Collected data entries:
——

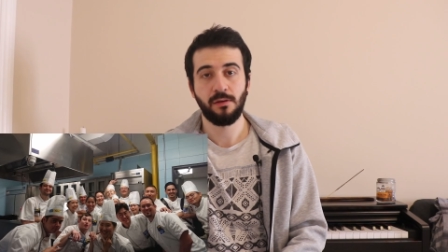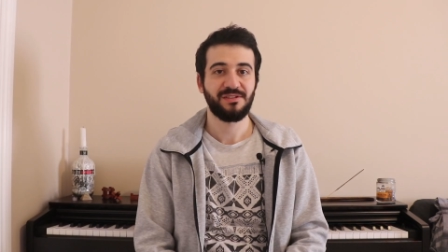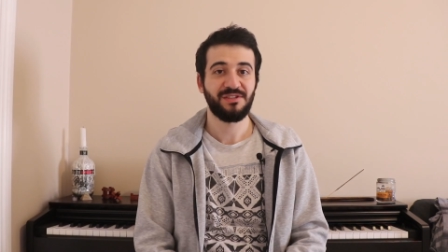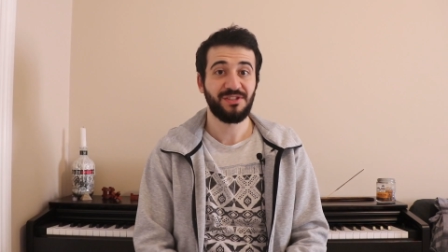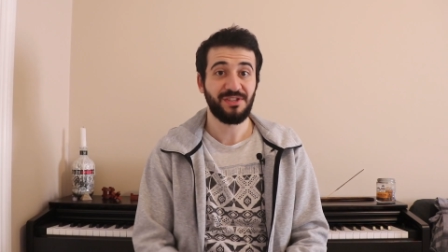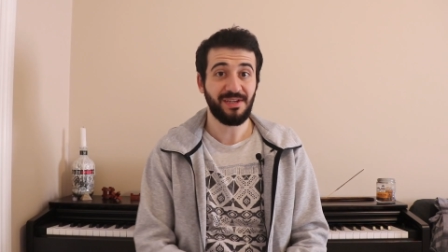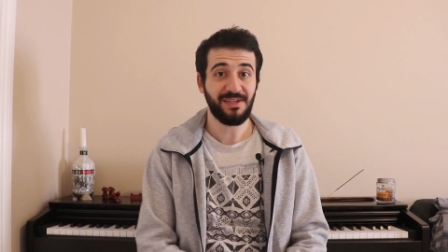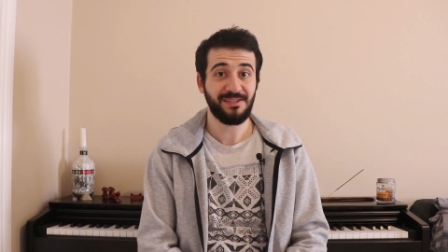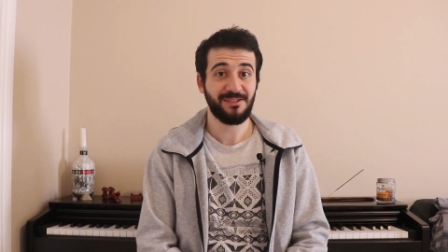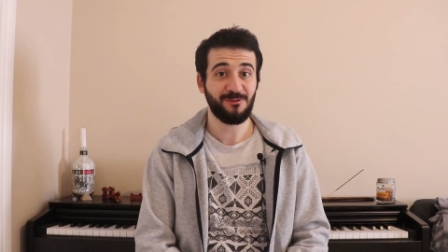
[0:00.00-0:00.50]

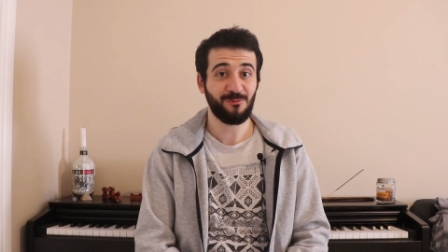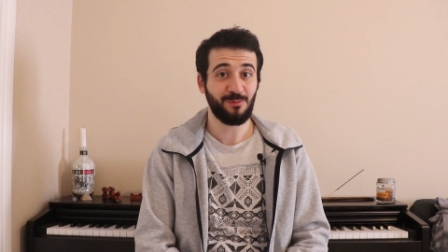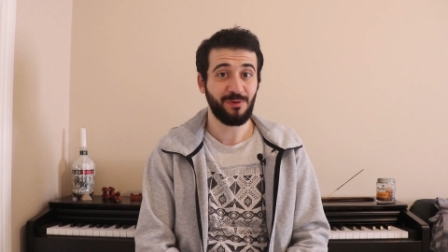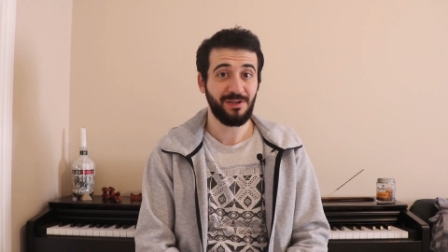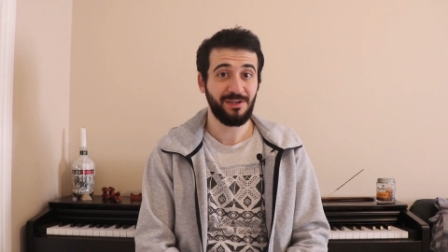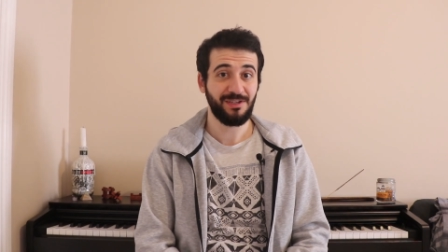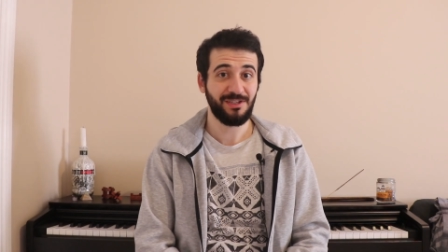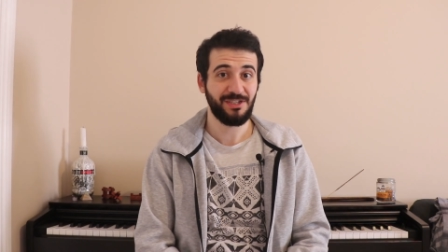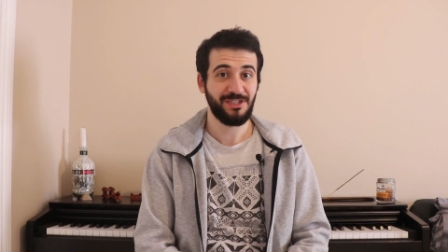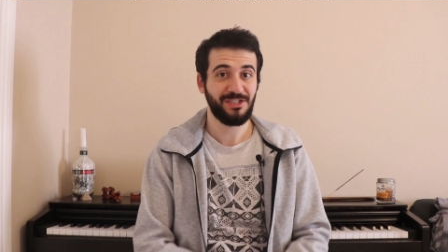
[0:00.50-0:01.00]

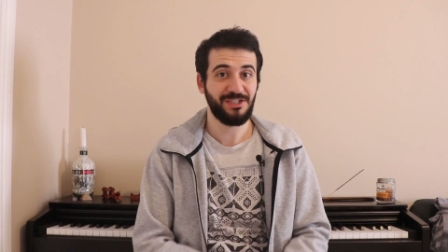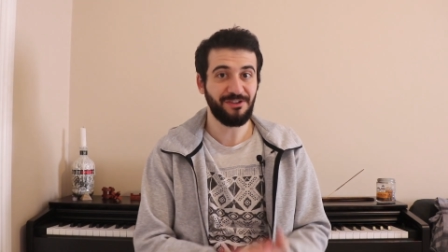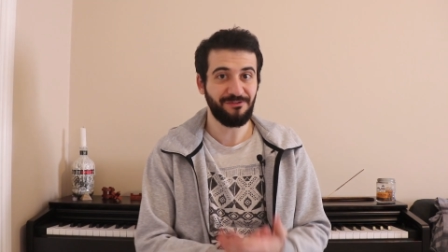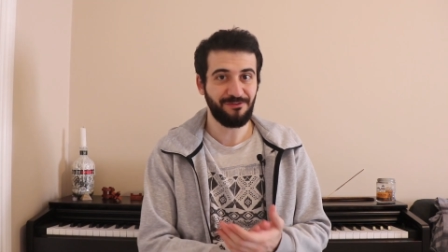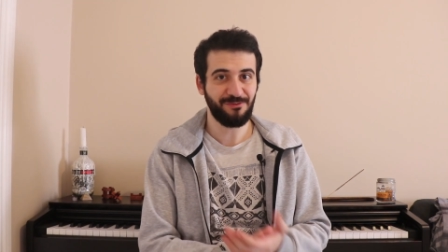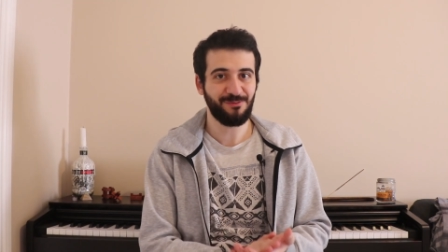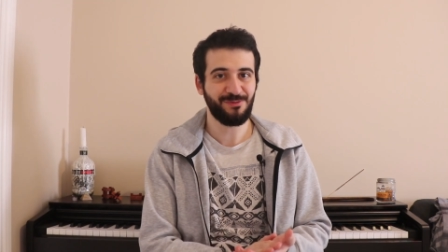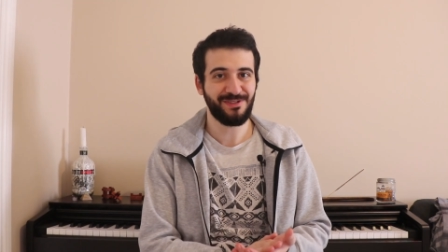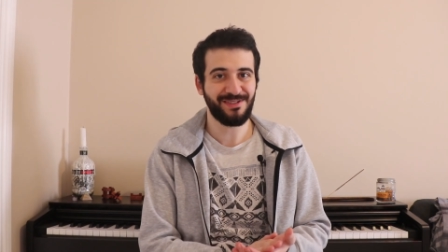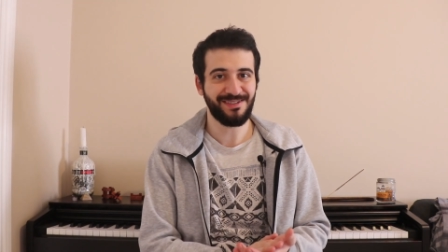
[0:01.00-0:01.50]
Şansıma
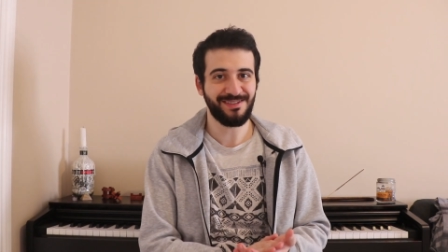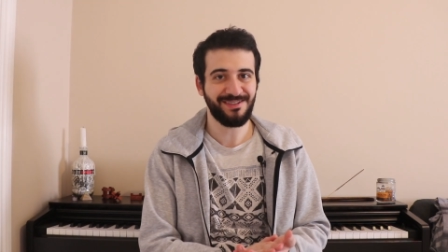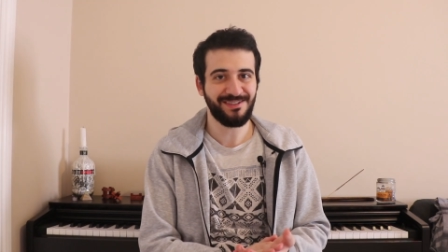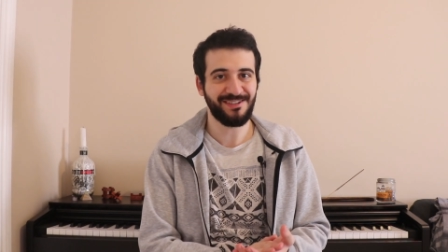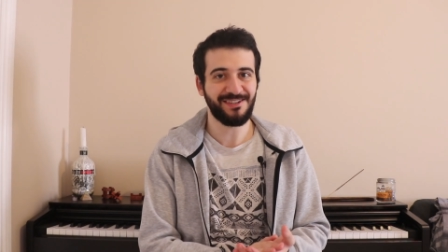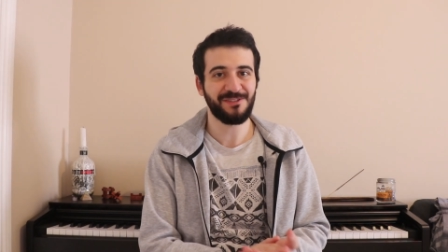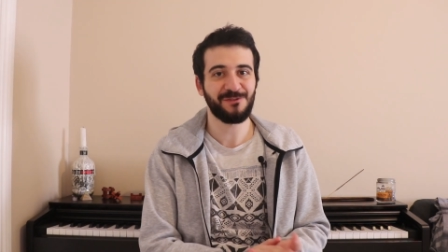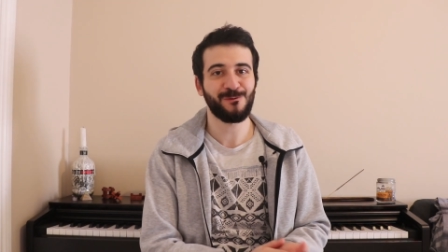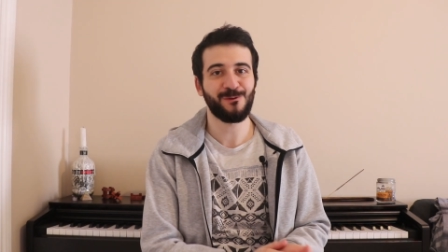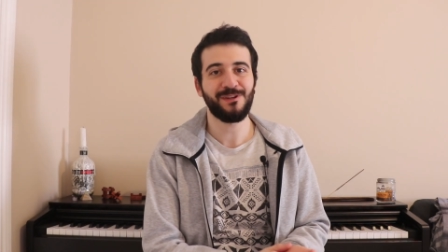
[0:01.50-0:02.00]
şefimizin
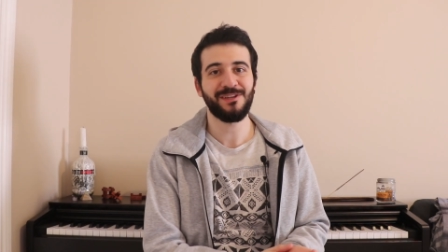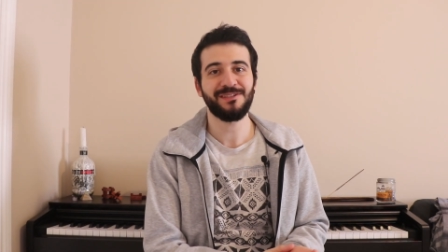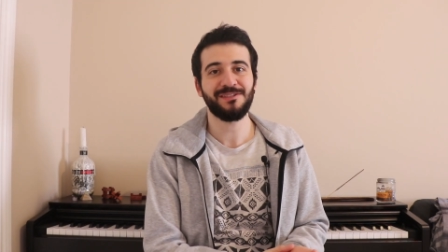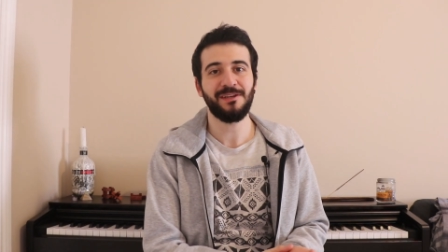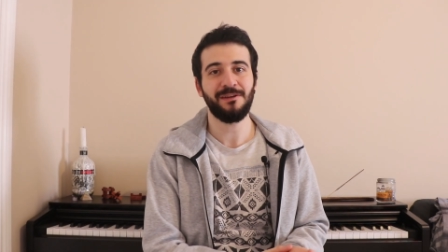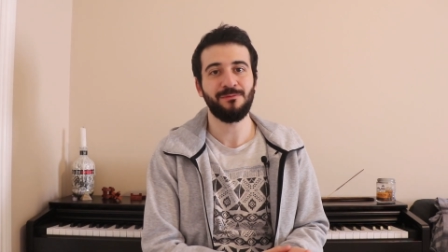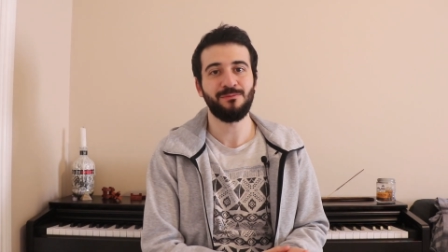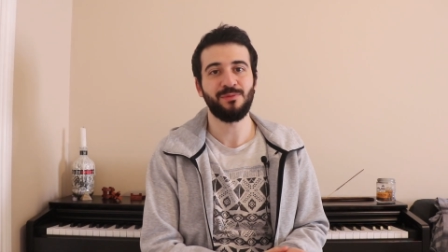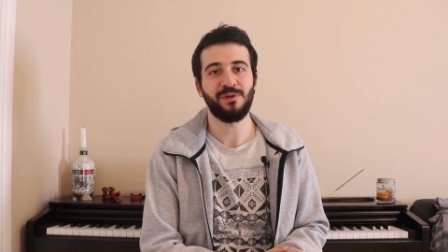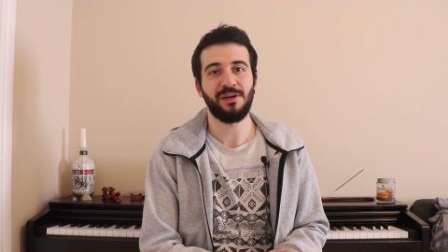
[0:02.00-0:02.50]
restoran
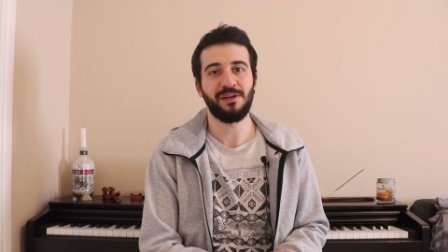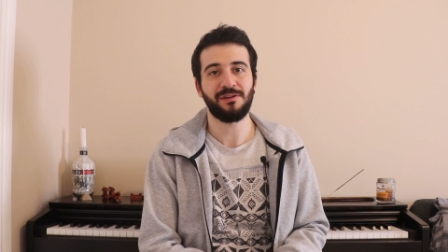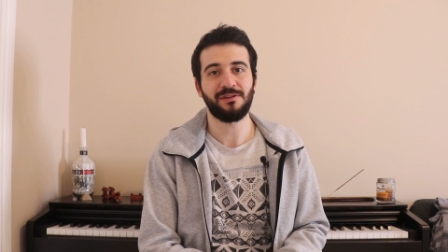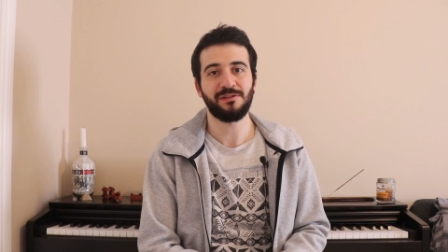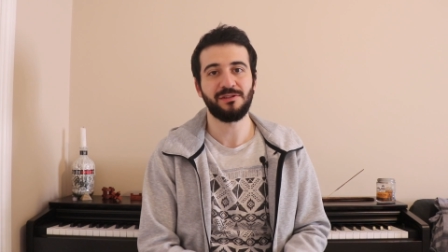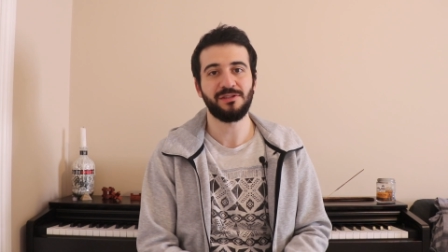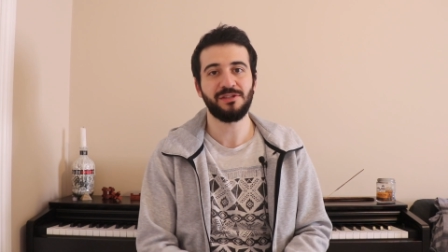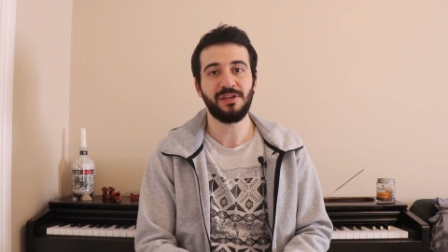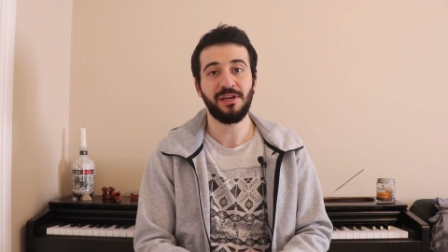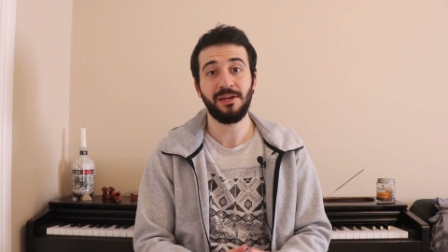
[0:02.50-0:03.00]
sahibi bir
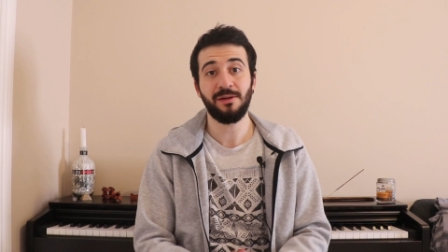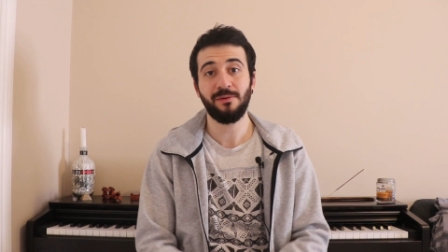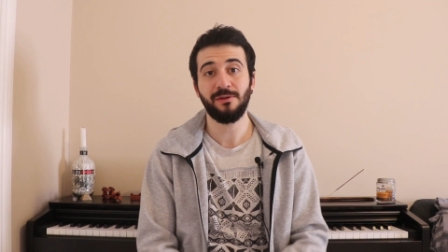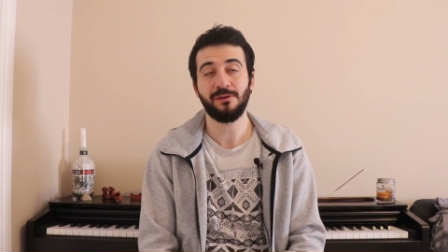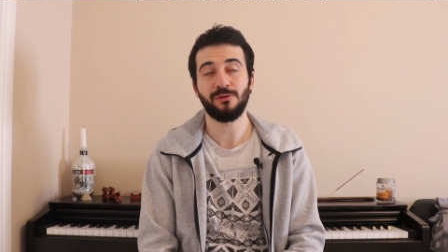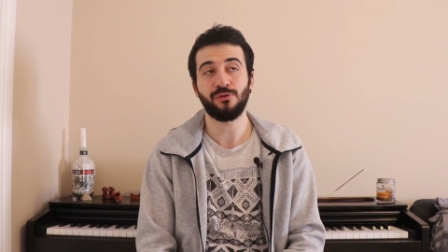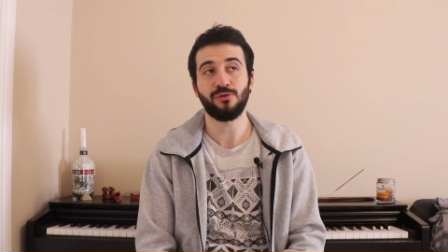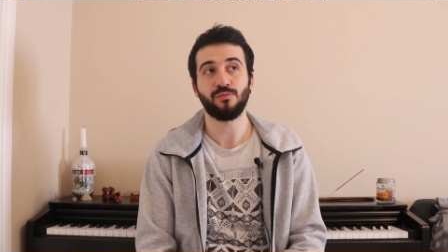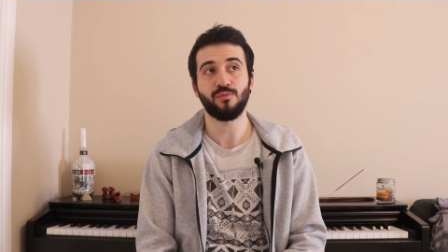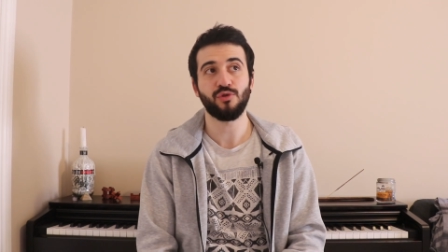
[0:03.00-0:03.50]
arkadaşı
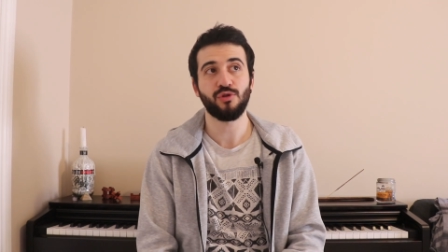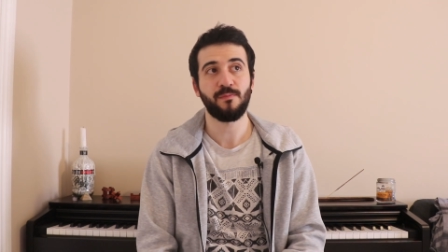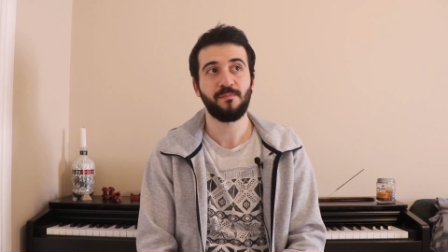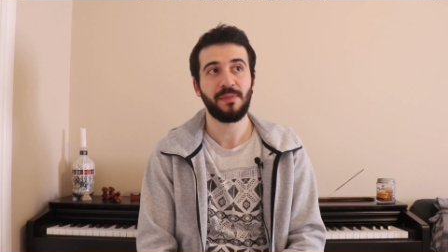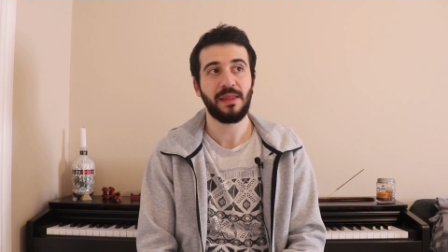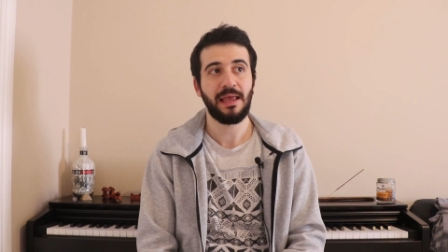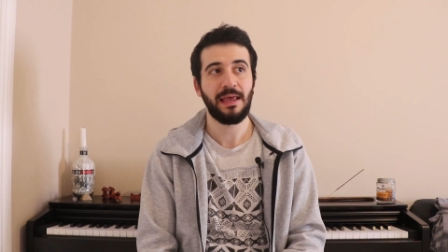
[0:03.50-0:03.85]
eleman arıyormuş.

——

_EXERCISE DESCRIPTION_
Excluding all pictures, output exactly the lines from the line containing "[0:00.50-0:01.00]" through the last line of the entries above.

_WRITTEN RESPONSE_
[0:00.50-0:01.00]

[0:01.00-0:01.50]
Şansıma
[0:01.50-0:02.00]
şefimizin
[0:02.00-0:02.50]
restoran
[0:02.50-0:03.00]
sahibi bir
[0:03.00-0:03.50]
arkadaşı
[0:03.50-0:03.85]
eleman arıyormuş.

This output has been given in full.